* Stored data entries:
====================
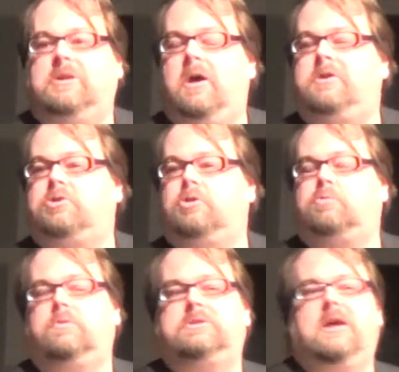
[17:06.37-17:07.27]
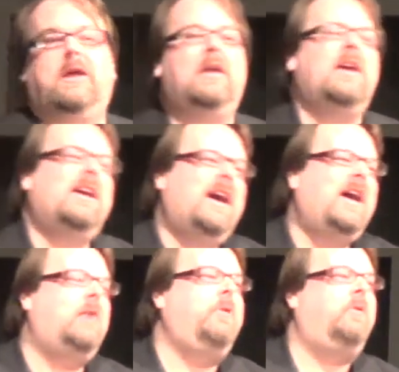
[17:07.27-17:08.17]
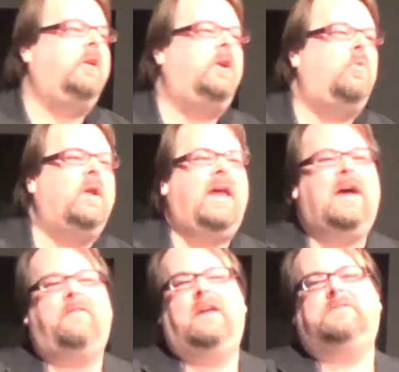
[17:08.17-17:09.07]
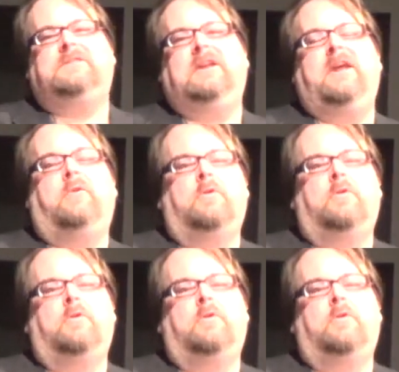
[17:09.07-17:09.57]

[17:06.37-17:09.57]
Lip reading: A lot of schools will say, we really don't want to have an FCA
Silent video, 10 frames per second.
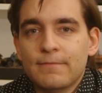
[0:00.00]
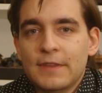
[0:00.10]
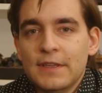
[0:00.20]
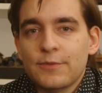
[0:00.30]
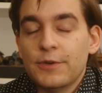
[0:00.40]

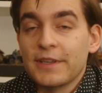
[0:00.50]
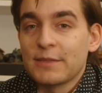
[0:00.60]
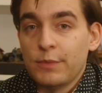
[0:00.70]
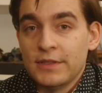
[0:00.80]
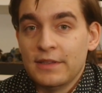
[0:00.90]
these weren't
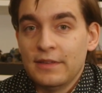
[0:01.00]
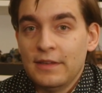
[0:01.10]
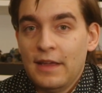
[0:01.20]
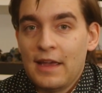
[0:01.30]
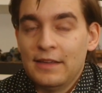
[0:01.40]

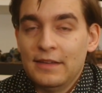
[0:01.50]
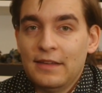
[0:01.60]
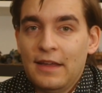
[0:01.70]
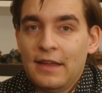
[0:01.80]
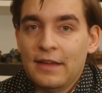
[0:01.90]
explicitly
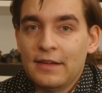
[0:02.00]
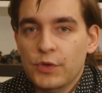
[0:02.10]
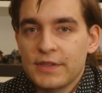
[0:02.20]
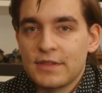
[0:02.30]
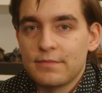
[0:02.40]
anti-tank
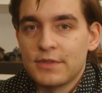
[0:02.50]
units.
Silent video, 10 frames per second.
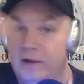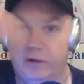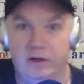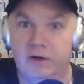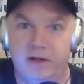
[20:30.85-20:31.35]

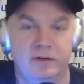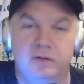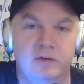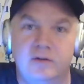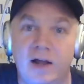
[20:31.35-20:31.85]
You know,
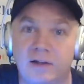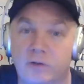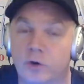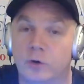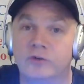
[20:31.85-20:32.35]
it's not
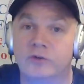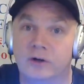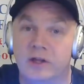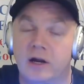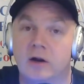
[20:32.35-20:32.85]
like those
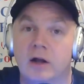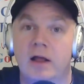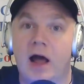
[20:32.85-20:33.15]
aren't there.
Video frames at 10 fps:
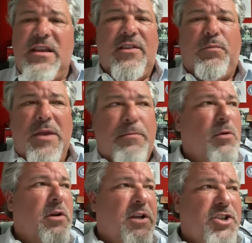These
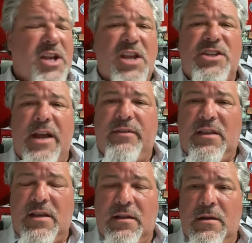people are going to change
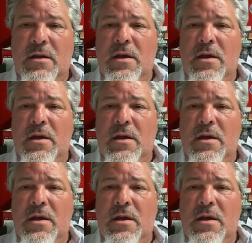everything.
====================
* Required work: Omit the pictures, then copy out all the data exactly as it stands.

* Task output:
[17:06.37-17:07.27]
[17:07.27-17:08.17]
[17:08.17-17:09.07]
[17:09.07-17:09.57]

[17:06.37-17:09.57]
Lip reading: A lot of schools will say, we really don't want to have an FCA
Silent video, 10 frames per second.
[0:00.00]
[0:00.10]
[0:00.20]
[0:00.30]
[0:00.40]

[0:00.50]
[0:00.60]
[0:00.70]
[0:00.80]
[0:00.90]
these weren't
[0:01.00]
[0:01.10]
[0:01.20]
[0:01.30]
[0:01.40]

[0:01.50]
[0:01.60]
[0:01.70]
[0:01.80]
[0:01.90]
explicitly
[0:02.00]
[0:02.10]
[0:02.20]
[0:02.30]
[0:02.40]
anti-tank
[0:02.50]
units.
Silent video, 10 frames per second.
[20:30.85-20:31.35]

[20:31.35-20:31.85]
You know,
[20:31.85-20:32.35]
it's not
[20:32.35-20:32.85]
like those
[20:32.85-20:33.15]
aren't there.
Video frames at 10 fps:
These
people are going to change
everything.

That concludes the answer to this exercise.